A procuradora federal citou como exemplo para a ampliação desse instrumento no setor público o fato de hoje a União já participar de duas arbitragens, enquanto a Agência Nacional de Transportes Terrestres possui oito ações dessa natureza. Já a Agência Nacional de Aviação Civil está em processo de negociação para iniciar o primeiro processo de arbitragem.
Diante deste cenário, a avaliação dos especialistas no tema é que o fortalecimento do instrumento terá cada vez mais protagonismo na hora de atrair investimentos estrangeiros. “Tenho que presumir que quando alguém do setor privado fizer um negócio com o setor público ele vai se perguntar: vale a pena ou não? Ele vai então fazer suas projeções e, uma das coisas que serão levadas em conta, envolvem justamente a forma de solução de disputas”, explicou Luciano Timm.
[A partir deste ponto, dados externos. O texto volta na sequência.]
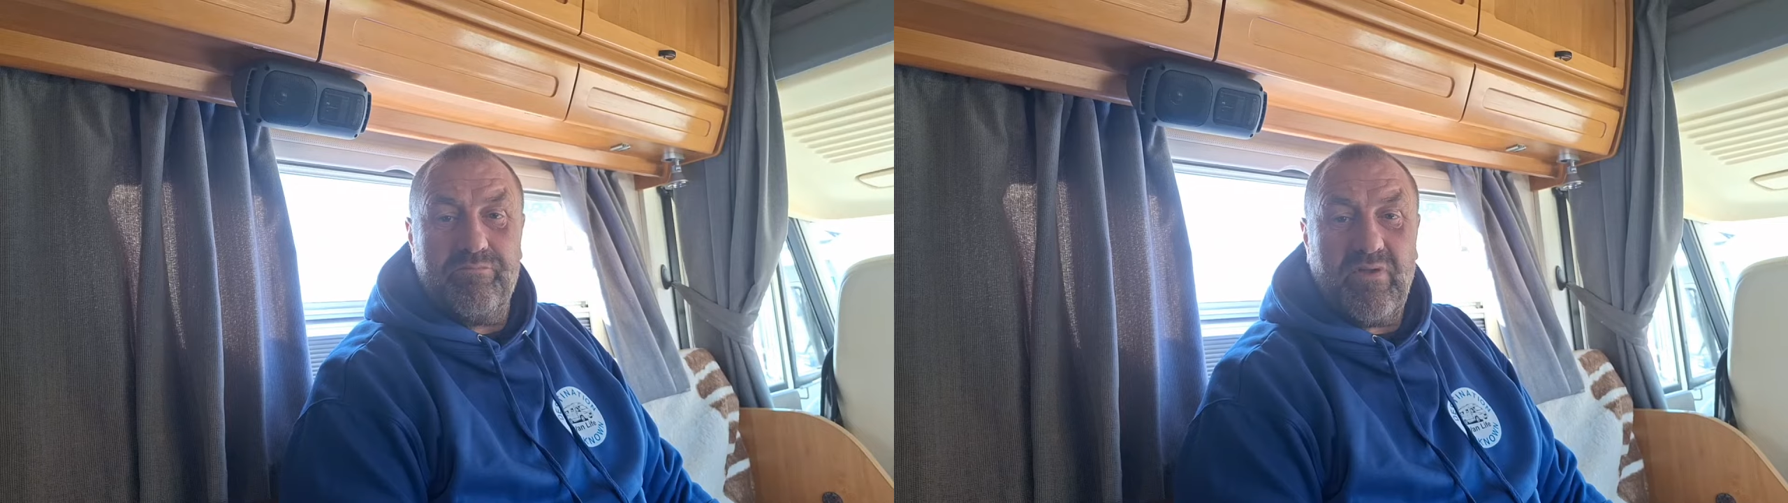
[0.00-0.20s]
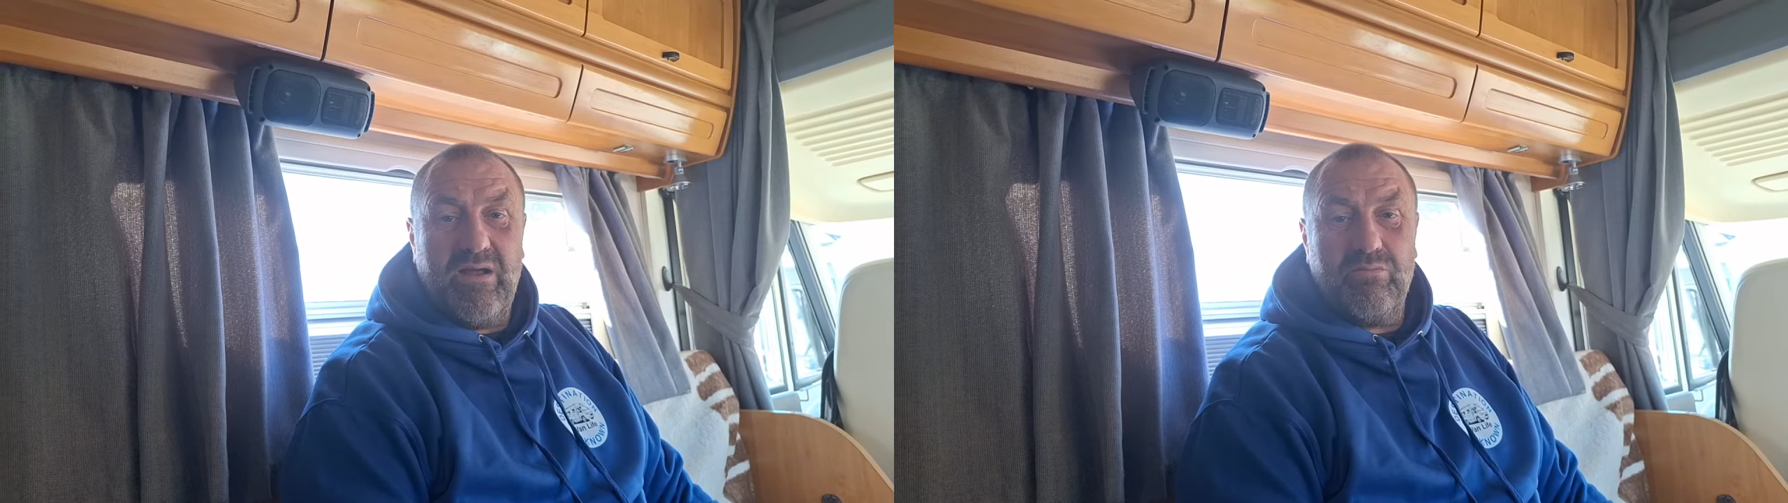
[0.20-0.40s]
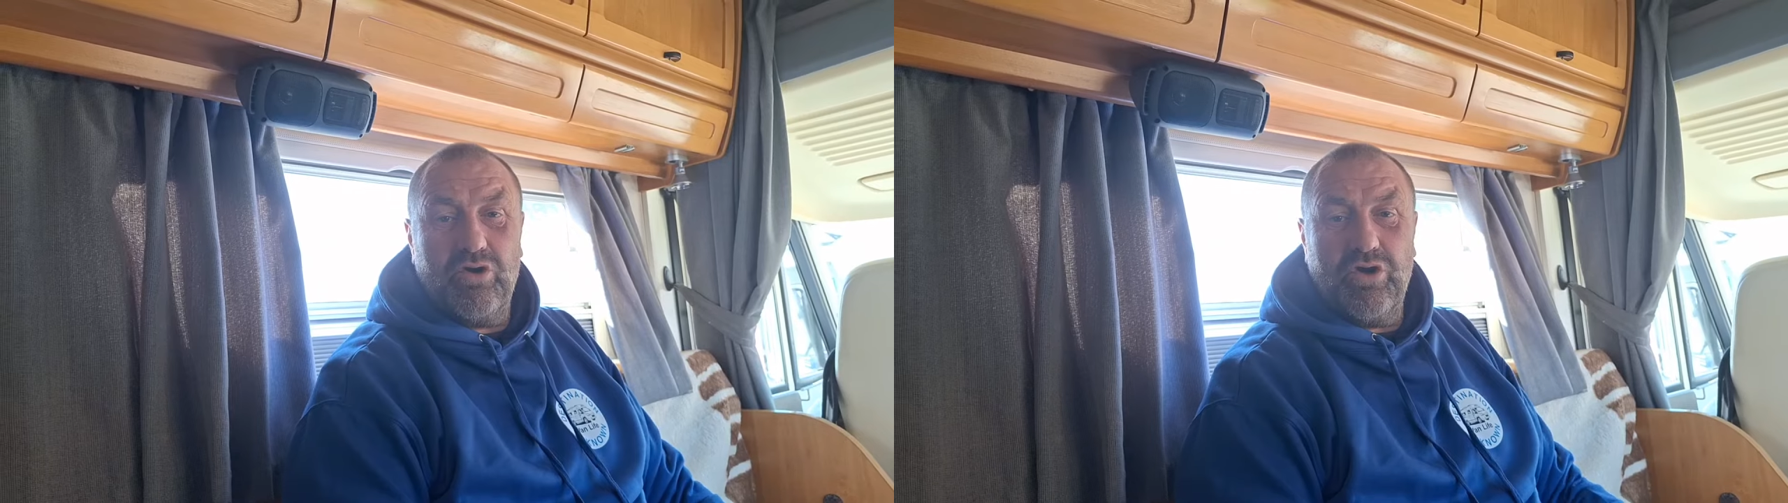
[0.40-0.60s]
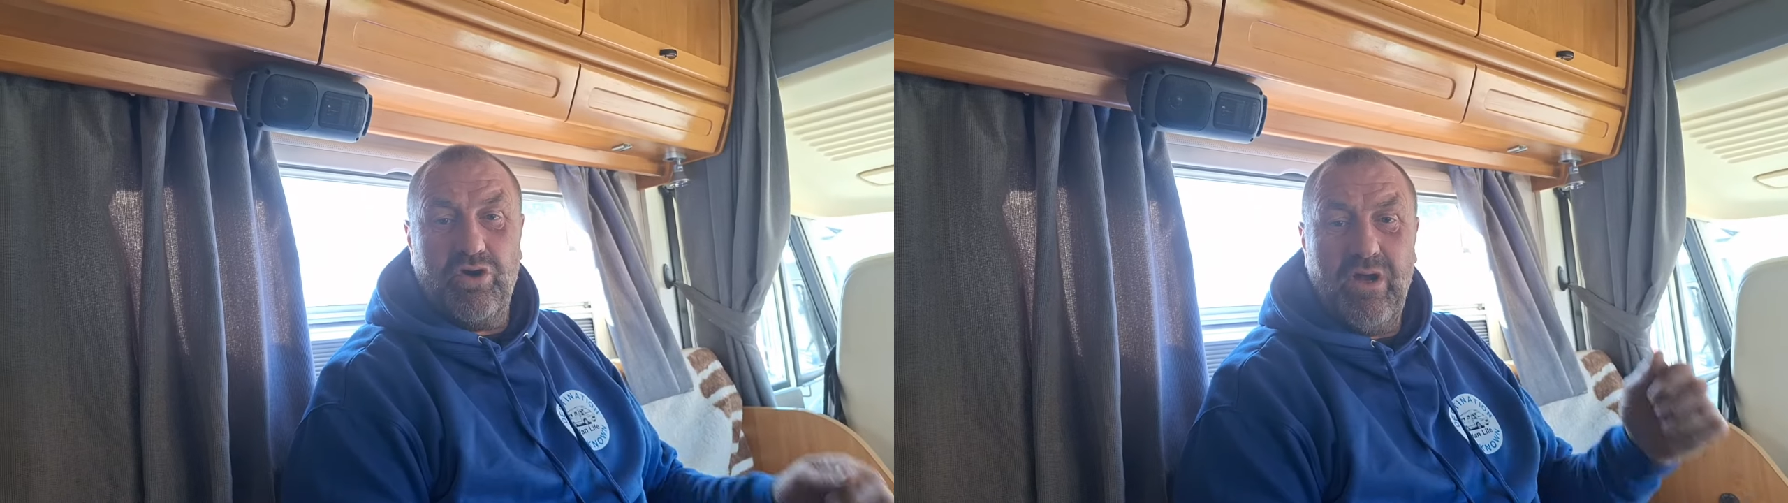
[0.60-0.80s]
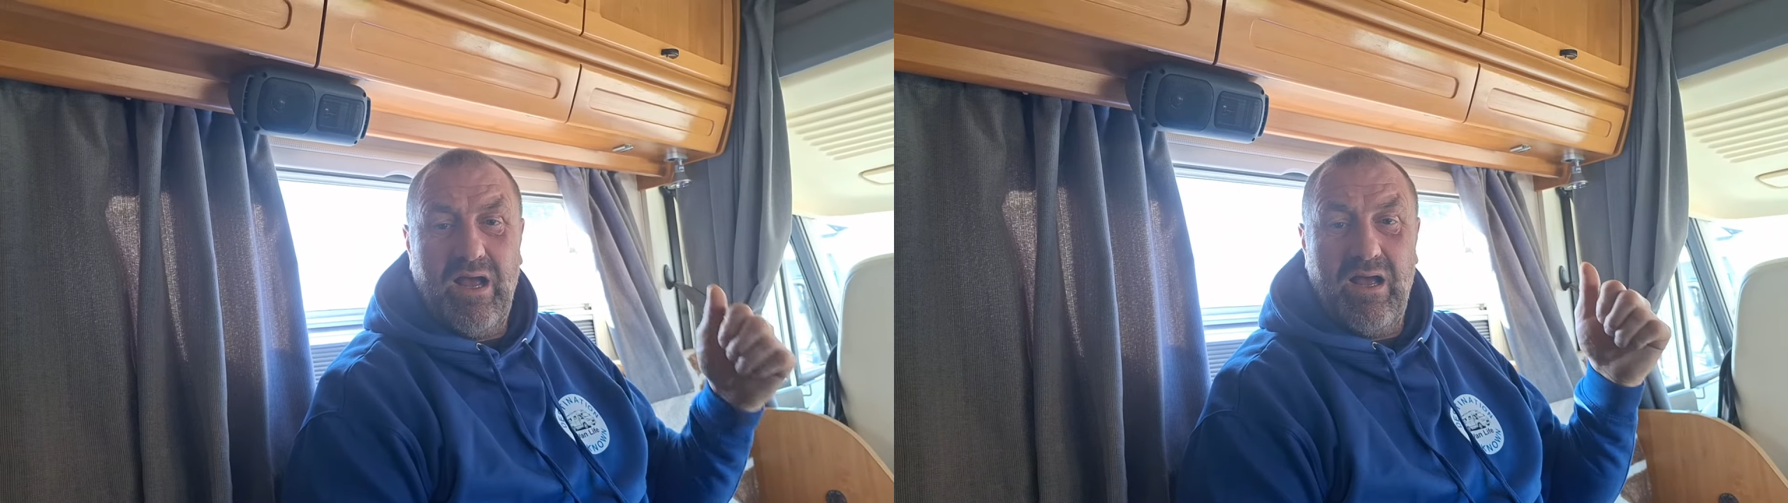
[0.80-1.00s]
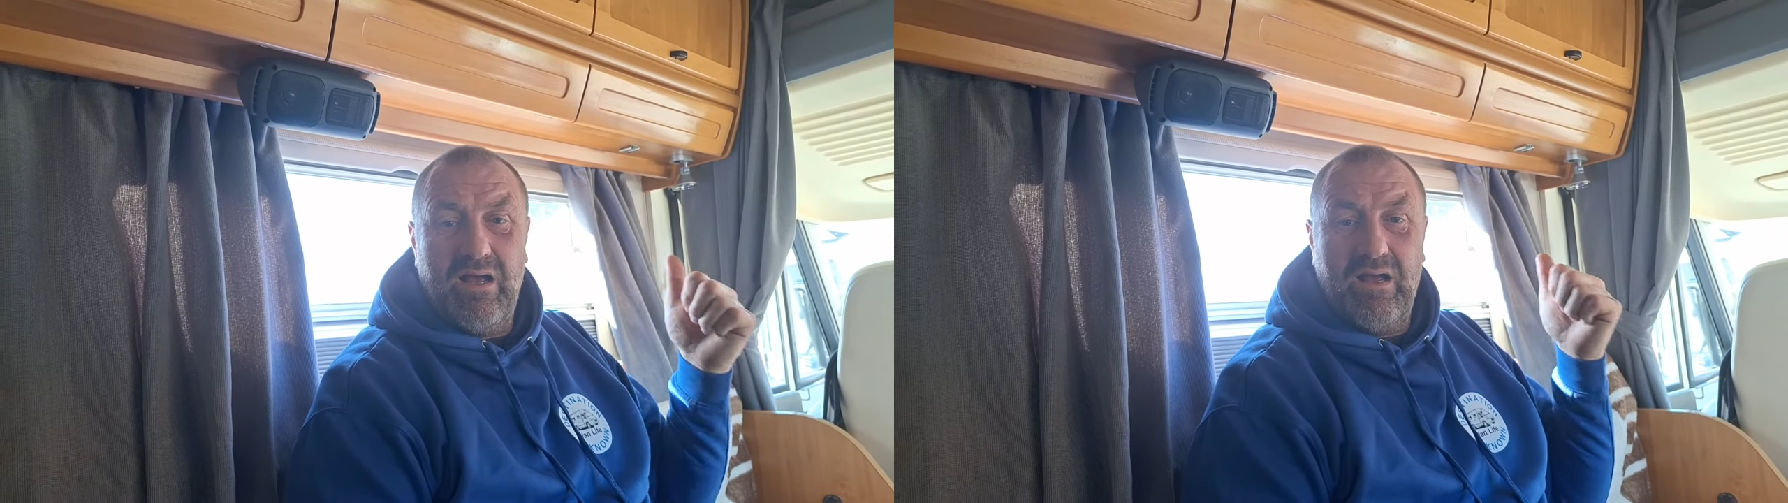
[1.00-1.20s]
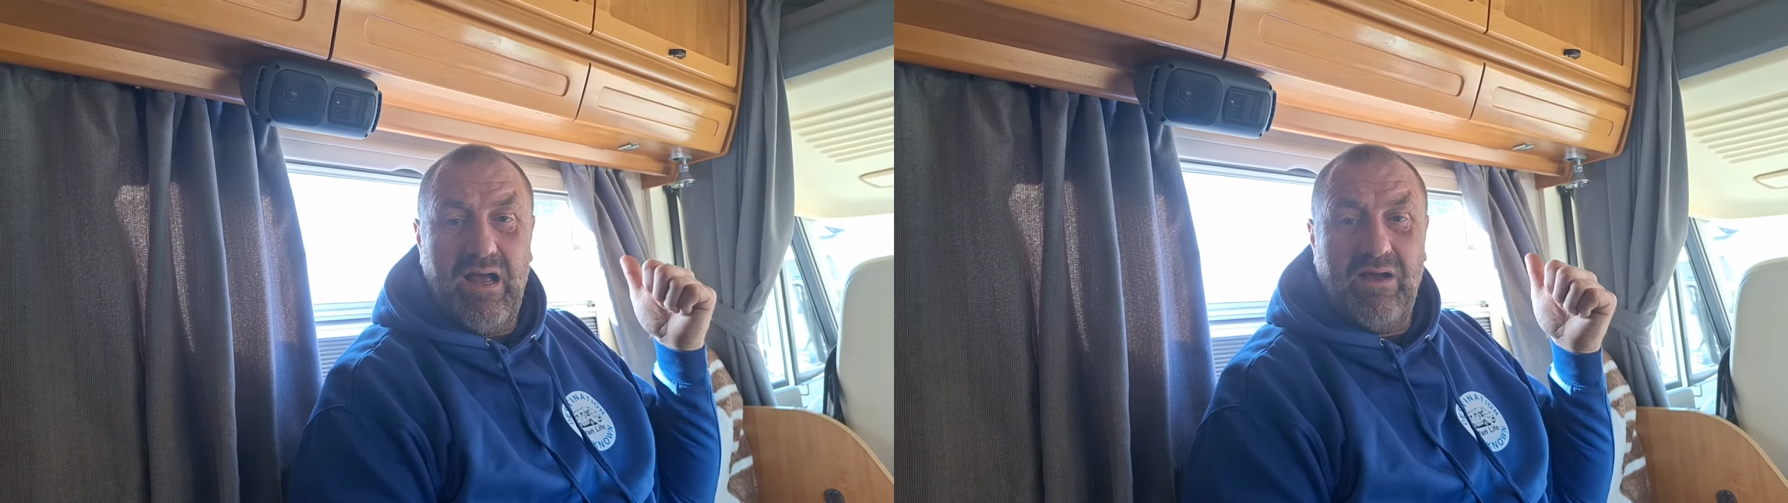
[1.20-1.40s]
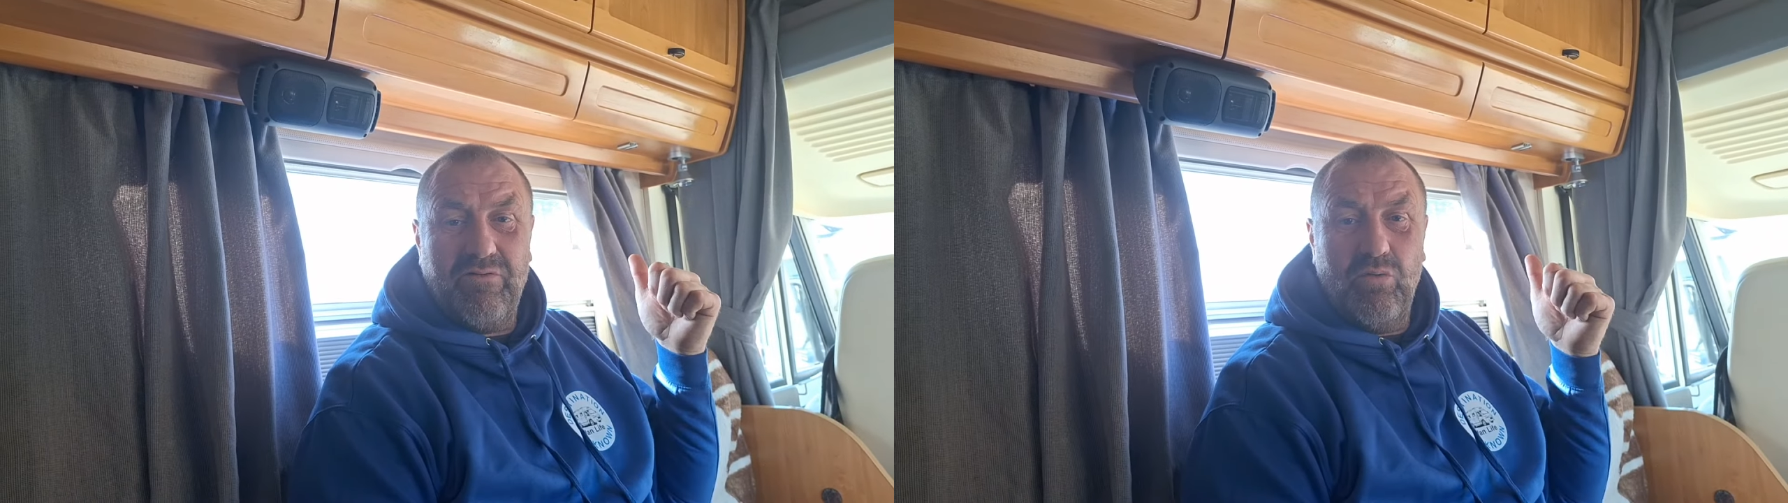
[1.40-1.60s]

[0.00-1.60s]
I'm going to have a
“Muitas vezes o investidor vai ouvir escritórios de advocacia e se o investidor estrangeiro souber que, se ele entrar em uma disputa judicial com o Estado e, no Brasil, estatisticamente o Estado é o grande litigante com processos correndo por sete, oito anos, isso não é uma boa notícia. Mas existe bastante pesquisa empírica que mostra como a arbitragem contribui para o investimento estrangeiro”, avaliou o professor.
Um grande potencial para ampliar o uso da arbitragem, apontou o jurista Fábio Medina Osório, envolve o contencioso tributário, que atualmente ultrapassa 50% do PIB brasileiro e desafia toda a sociedade para sua superação. “Existe ainda uma carência quanto a arbitragem no âmbito da administração tributária no Brasil”, disse.
Pontos de atenção
Apesar de potencialmente transformadora, a arbitragem ainda passa por processos de aprimoramento e mudanças que devem ser endereçadas no debate público.
Cueva, do STJ, enunciou, por exemplo, controversas relativas à arbitragem doméstica e internacional que precisam ser melhor consolidadas. Dentre os exemplos, o ministro citou questões relativas ao ambiente doméstico envolvendo competências do juízo arbitral, medidas cautelares e instalação da arbitragem. Já no ambiente internacional, ainda existem pontos sobre a homologação da sentença arbitral estrangeira, validade de sentença dessa natureza em matéria trabalhista, entre outros.
A jurisprudência também é um desafio. “Uma necessidade constatada é de desenvolver uma jurisprudência arbitral. Porque hoje há sigilo contra a arbitragem, mas nada impede que se desenvolva um repositório de jurisprudência arbitral que possa dar orientação às partes sobre como tem sido decidido os juízos nesse mecanismo”, disse Cueva.
Já na administração pública, há um novo desafio em relação à questão de publicidade das sentenças arbitrais de natureza pública. A Lei de Arbitragem (9.307/1996) prevê o dever de publicidade das negociações. No entanto, com o advento da Lei Geral de Proteção de Dados (LGPD) esse ponto ainda carece de mais discussão.
“As arbitragens públicas não estão blindadas pela confidencialidade usual das arbitragens privadas, de modo que todos os participantes envolvidos deverão colaborar para a preservação de dados pessoais sensíveis, evitando a divulgação de dados irrelevantes para o deslinde do procedimento arbitral. O dever de publicidade gera o dever e o direito de proteção de dados”, pontuou o professor Gustavo Justino de Oliveira.